The AGM resolved, for the period up to and including the next Annual General Meeting, on re-election of Öhrlings PriceWaterhouseCoopers AB as the company’s auditor, with authorised public accountant Fredrik Göransson as auditor in charge.

Principles for appointment of the Nomination Committee
In accordance with the Nomination Committee’s proposal, the AGM resolved on principles for the appointment of the Nomination Committee and for its assignment, which correspond to the previously applicable principles.

Remuneration report
The AGM approved the Board of Directors’ report regarding compensation pursuant to Chapter 8, Section 53 a of the Swedish Companies Act.

Guidelines for remuneration to senior executives
The AGM approved the guidelines for remuneration to senior executives proposed by the Board of Directors.

Long-term share based incentive program
In accordance with the Board of Directors’ proposal, the AGM resolved to adopt a long-term share based incentive program based on call options, comprising the CEO, senior executives and other key employees within the group. The program comprises a maximum of 350,000 call options, corresponding to approximately 0.9 per cent the total number of shares and votes in the company. The purchase price for the call options shall correspond to the market value of the options at the time of transfer. Each call option entitles the holder to acquire one share in Bufab during the period from and including 15 May 2024 to and including 15 November 2024. The purchase price per share shall correspond to 115 per cent of the volume-weighted closing prices paid for the company’s share on Nasdaq Stockholm during the five trading days before the Board of Directors’ resolution on allotment of call options.

In order to encourage participation in the program, the Board of Directors may resolve on a subsidy in the form of gross salary additions, which is subject to the participant remaining in its employment in June 2024 and still holds call options. The subsidy may as a maximum correspond to the price paid for each call option. In order to hedge Bufab’s delivery of shares, the AGM also resolved to authorise the Board of Directors to repurchase a maximum of 350,000 shares in the company, and approved of transfers of a maximum of 350,000 of the company’s repurchased shares to the participants of the Company´s incentive programs.

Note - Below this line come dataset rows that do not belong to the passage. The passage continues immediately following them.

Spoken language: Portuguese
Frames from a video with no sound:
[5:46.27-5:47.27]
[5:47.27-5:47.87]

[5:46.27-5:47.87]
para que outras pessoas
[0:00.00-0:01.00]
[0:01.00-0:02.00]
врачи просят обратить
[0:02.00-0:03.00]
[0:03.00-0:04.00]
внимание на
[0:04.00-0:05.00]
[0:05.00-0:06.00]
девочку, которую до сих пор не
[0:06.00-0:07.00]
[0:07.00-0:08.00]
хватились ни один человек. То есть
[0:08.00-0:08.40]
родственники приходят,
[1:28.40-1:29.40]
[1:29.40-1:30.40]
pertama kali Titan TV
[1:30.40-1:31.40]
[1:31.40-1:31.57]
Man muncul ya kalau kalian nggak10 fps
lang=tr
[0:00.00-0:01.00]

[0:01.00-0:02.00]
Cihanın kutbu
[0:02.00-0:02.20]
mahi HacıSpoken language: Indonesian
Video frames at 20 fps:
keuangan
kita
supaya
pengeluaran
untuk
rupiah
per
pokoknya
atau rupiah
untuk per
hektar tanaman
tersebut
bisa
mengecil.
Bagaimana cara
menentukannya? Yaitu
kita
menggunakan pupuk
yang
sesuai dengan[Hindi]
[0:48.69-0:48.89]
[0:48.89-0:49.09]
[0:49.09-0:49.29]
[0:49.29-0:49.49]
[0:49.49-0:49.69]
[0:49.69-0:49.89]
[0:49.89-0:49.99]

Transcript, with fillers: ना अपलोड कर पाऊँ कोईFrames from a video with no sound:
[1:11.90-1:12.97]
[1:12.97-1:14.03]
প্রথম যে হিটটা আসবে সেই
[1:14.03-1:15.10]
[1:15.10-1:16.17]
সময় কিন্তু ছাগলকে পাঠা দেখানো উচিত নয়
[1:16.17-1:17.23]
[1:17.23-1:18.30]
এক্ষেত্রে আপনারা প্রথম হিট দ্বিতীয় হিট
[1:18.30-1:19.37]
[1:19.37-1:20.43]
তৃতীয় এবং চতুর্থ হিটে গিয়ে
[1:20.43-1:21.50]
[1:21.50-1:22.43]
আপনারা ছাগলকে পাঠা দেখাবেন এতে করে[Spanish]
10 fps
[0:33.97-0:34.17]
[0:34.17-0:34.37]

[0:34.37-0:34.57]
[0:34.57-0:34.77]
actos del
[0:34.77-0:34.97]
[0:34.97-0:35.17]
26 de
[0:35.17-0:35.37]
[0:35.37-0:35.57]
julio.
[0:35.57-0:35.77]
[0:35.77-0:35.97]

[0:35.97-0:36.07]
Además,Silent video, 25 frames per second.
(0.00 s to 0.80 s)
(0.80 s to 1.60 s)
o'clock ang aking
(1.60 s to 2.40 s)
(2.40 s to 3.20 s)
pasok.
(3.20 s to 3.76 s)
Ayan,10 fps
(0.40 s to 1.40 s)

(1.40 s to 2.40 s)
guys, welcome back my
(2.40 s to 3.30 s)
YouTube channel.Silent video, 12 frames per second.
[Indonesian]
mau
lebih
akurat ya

Authorisation to transfer shares in the company
In accordance with the Board of Directors’ proposal, the AGM resolved to authorise the Board to, on one or more occasions during the period up until the next Annual General Meeting, resolve upon transfer of the company’s own shares.

Amendments of the Articles of Association
The AGM resolved, in accordance with the Board’s proposal, to amend the Articles of Association with the purpose of adapting it to implemented legislative amendments and to enable the Board of Directors to decide on collection of powers of attorney and postal voting at future general meetings.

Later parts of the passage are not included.